P.S. Much more from Richard Epstein at Hoover “Defining Ideas” (“Reform? What Reform?”).
May 31 roundup
- Reforms billed as loser-pays advance in Texas, but they’re very scaled-down [WSJ, WLF and more, Legal Blog Watch, Wood/PoL, Cary Gray/Houston Chronicle, WSJ Law Blog, earlier]
- “Refutation of Toyota sudden acceleration hysteria doesn’t stop Toyota sudden acceleration litigation” [Ted at PoL]
- “Five Questions With Legal Scholar Richard Epstein” [Jamie Weinstein, Daily Caller; his views on Title IX]
- Employers glad for small favors: “Refusing to Hire Applicant Who Fails Drug Test Not an ADA Violation” [Robin Weideman, California Labor and Employment Law Blog; Ninth Circuit]
- “Study Shows Litigation Doesn’t Improve Nursing Home Safety” [Studdert et al, NEJM via Daniel Fisher]
- Risperdal? No thanks: “Mother battles Michigan over daughter’s medication” [AP]
- Personal-injury litigation plummets in Australia following enactment of state-level reforms [seven years ago on Overlawyered]
“2006 Louisiana environmental law leads to jackpot justice”
Ted at Point of Law has details on an environmental-remediation law that has helped perpetuate a culture of big-ticket litigation: “One verdict awarded $54 million for environmental damage to a piece of land that was never worth more than $108,000.” We covered the long-running Exxon v. Grefer case, in which a jury ordered the oil company to pay $1 billion (later knocked down to $112 million) over an instance of contamination on land owned by a Louisiana judge’s family.

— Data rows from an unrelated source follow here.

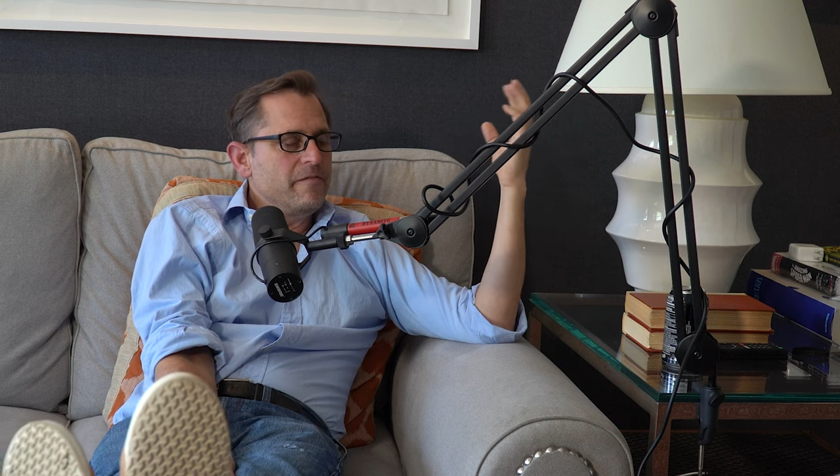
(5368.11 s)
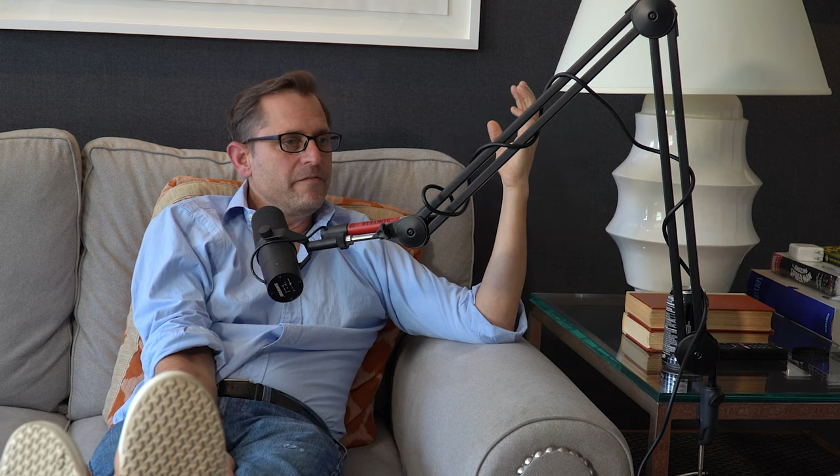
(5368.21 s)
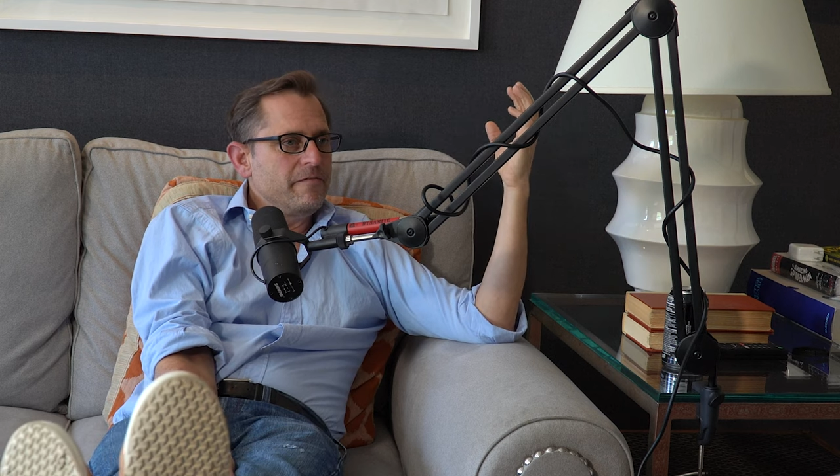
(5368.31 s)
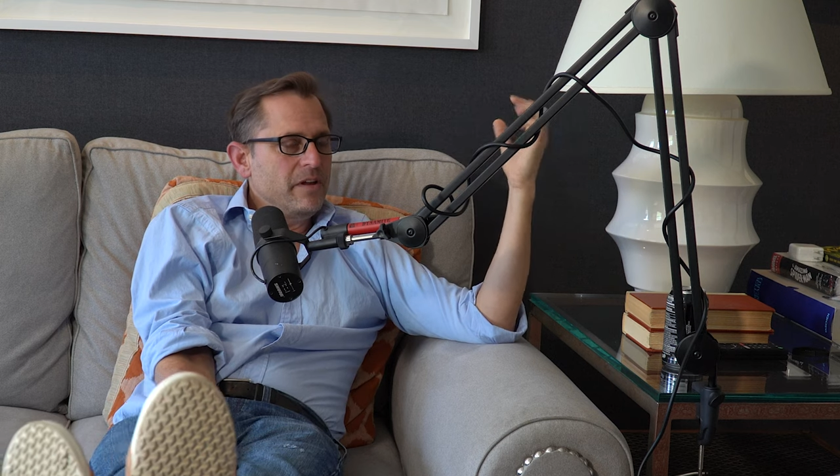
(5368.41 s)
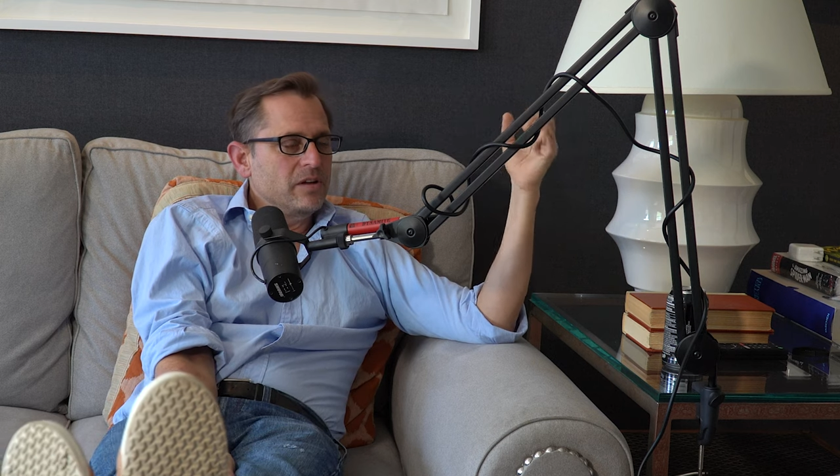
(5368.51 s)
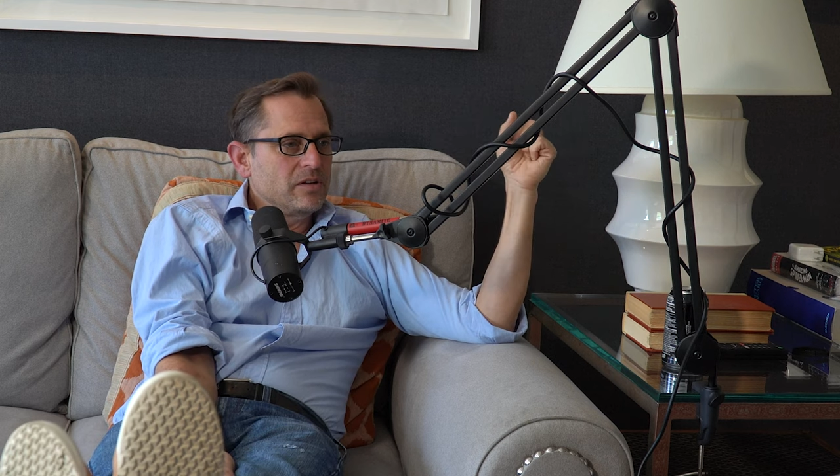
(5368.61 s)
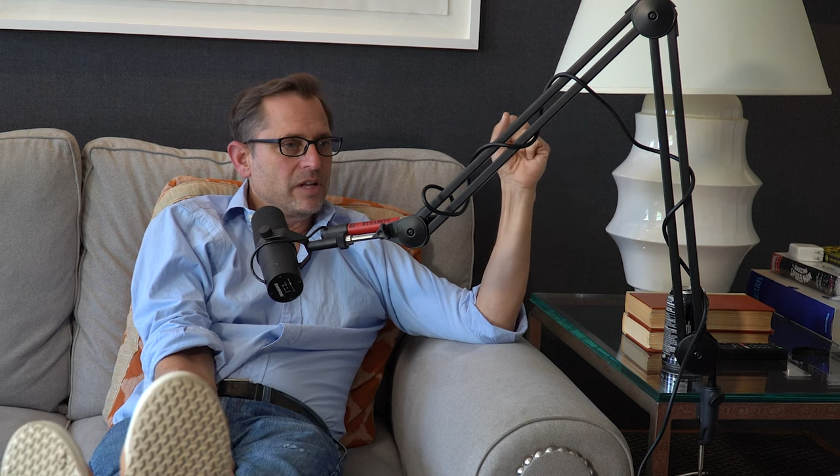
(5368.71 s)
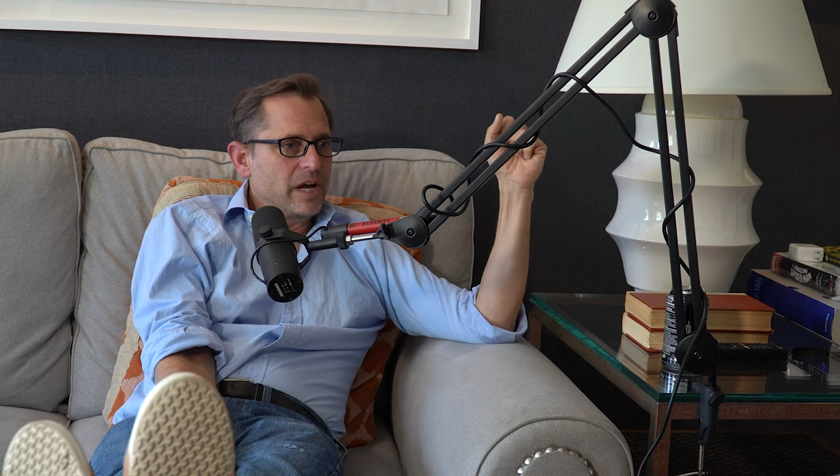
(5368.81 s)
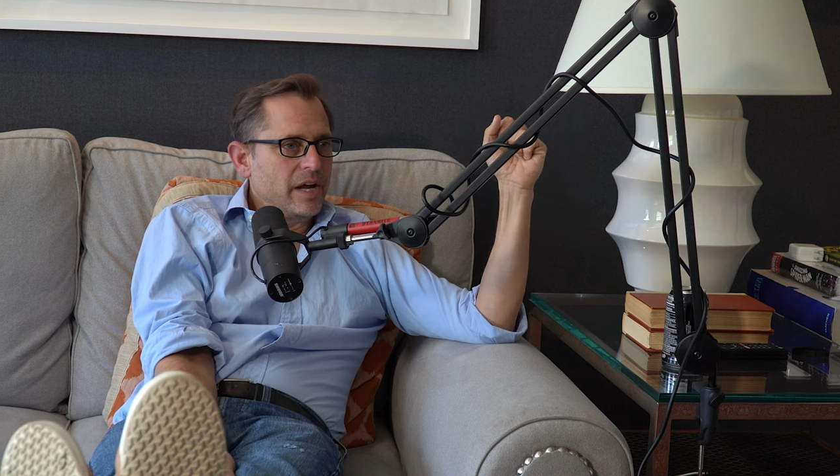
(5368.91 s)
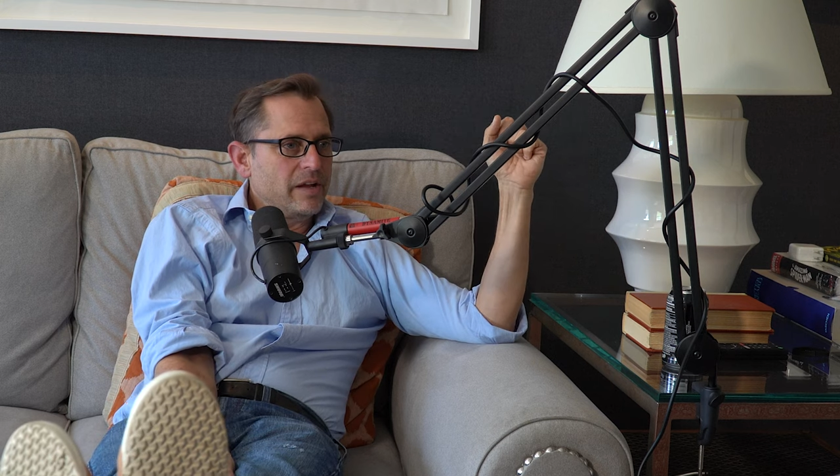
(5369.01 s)
feel
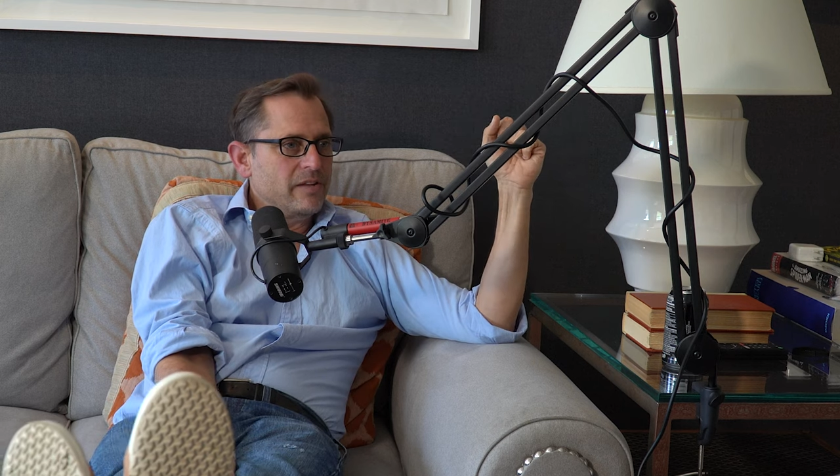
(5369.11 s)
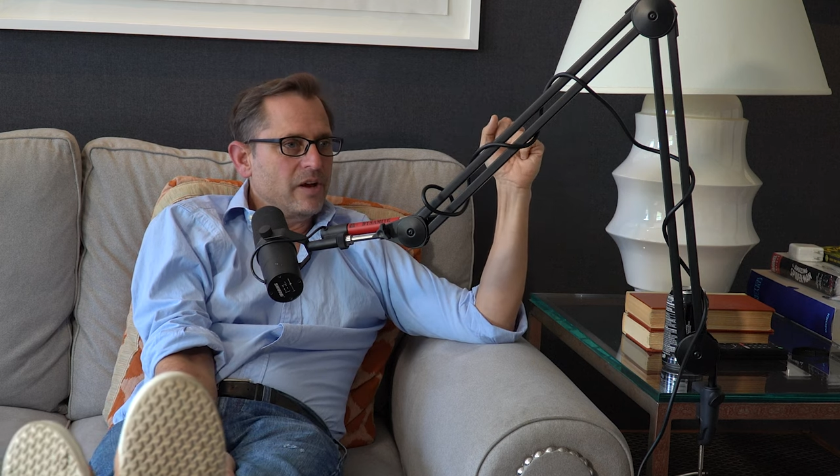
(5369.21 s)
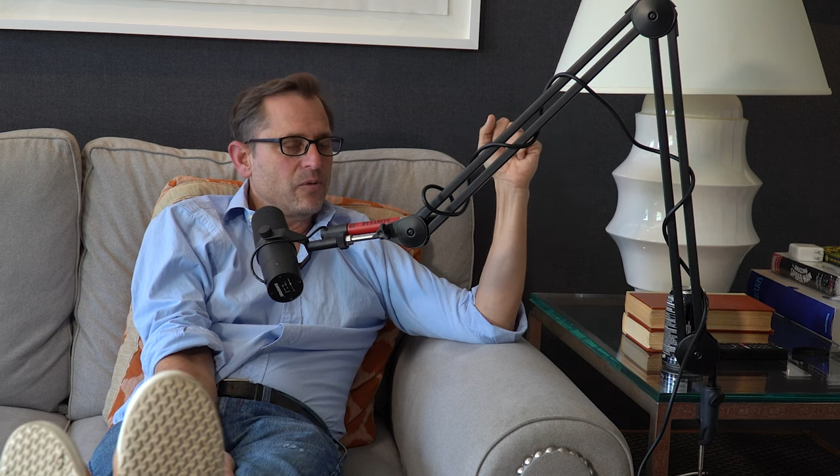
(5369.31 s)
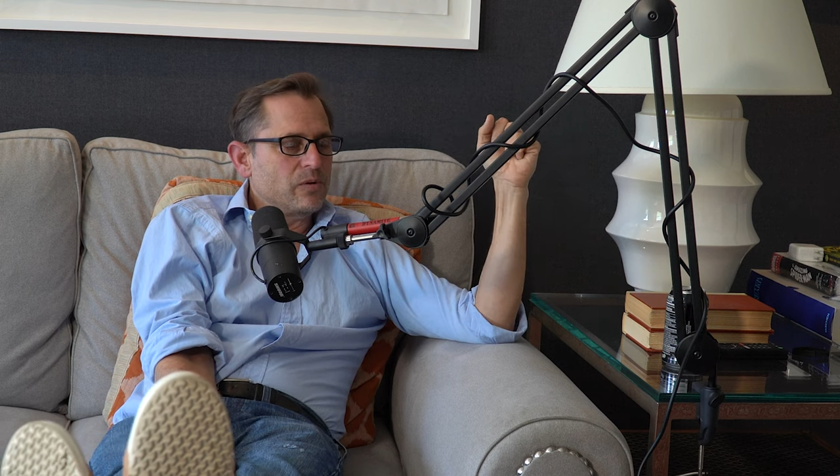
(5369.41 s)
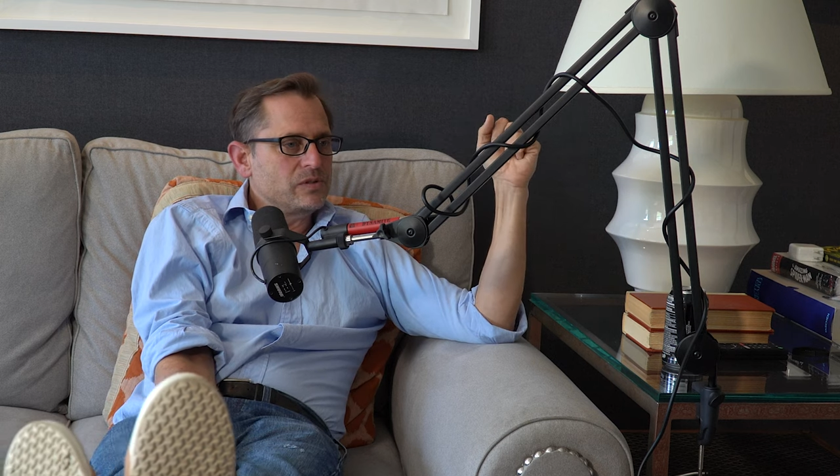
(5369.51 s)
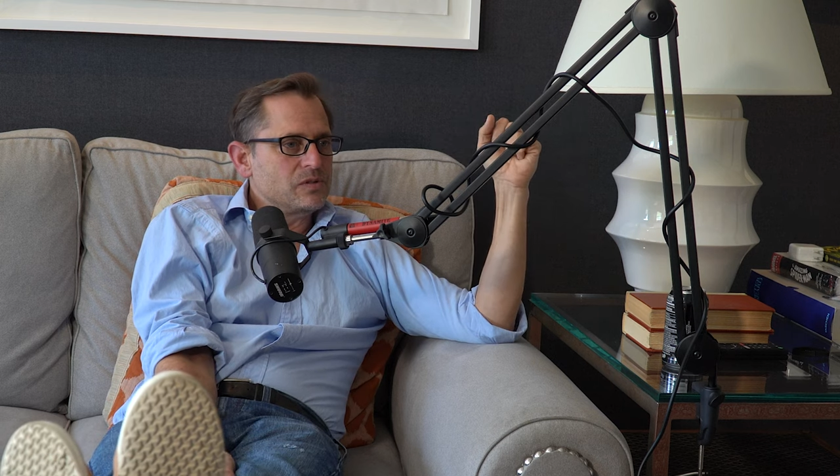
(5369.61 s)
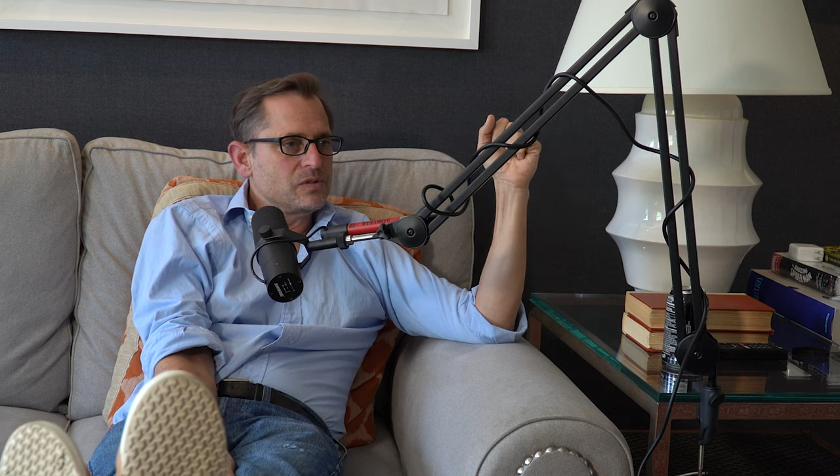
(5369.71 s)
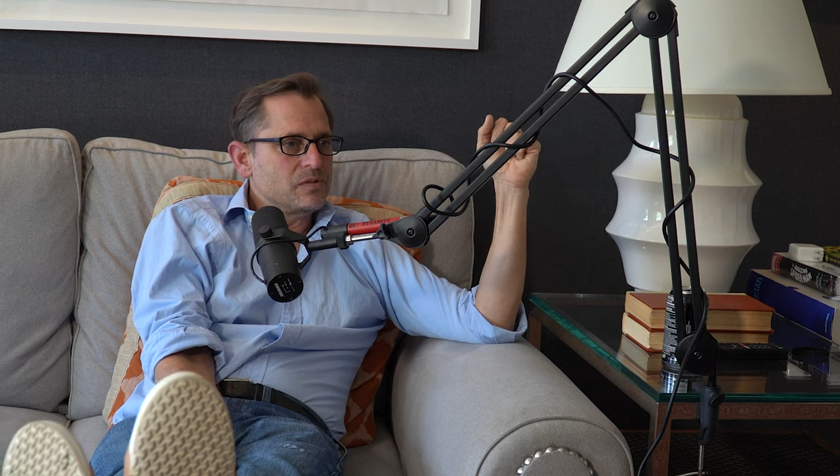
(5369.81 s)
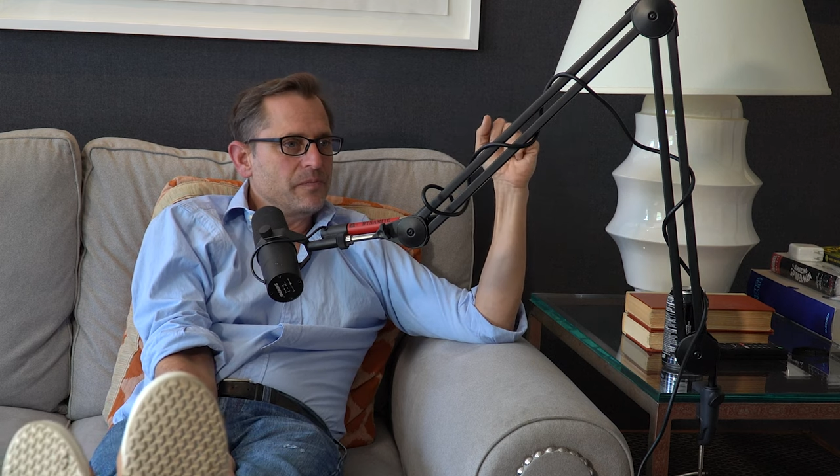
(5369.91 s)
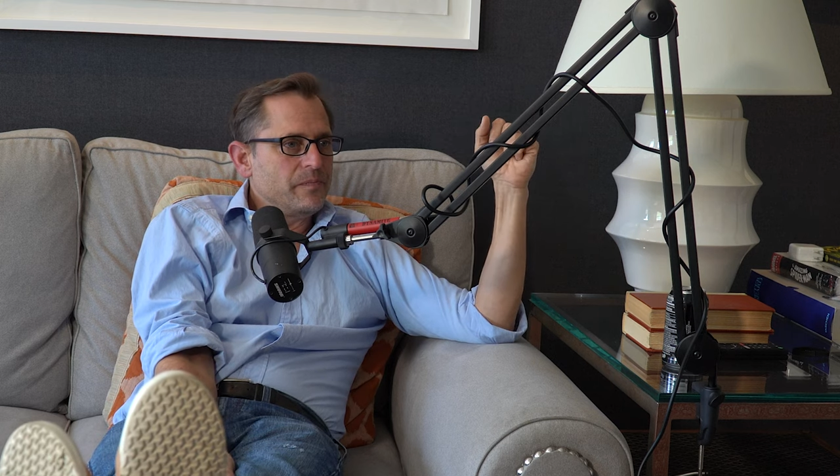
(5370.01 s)
like there was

“I am a very emotional person, and will cry.”
The New York Times profiles Martin Singer, “pit bull” lawyer to celebrities and frequent Overlawyered mentionee. “Mr. Singer acknowledges that defamation suits are tough to win, and seldom pay much. Usually, his aim is suppression. ‘Our goal is to try to kill the story, to take action before things get out,’ says Mr. Singer.” Earlier here, here, here, and here.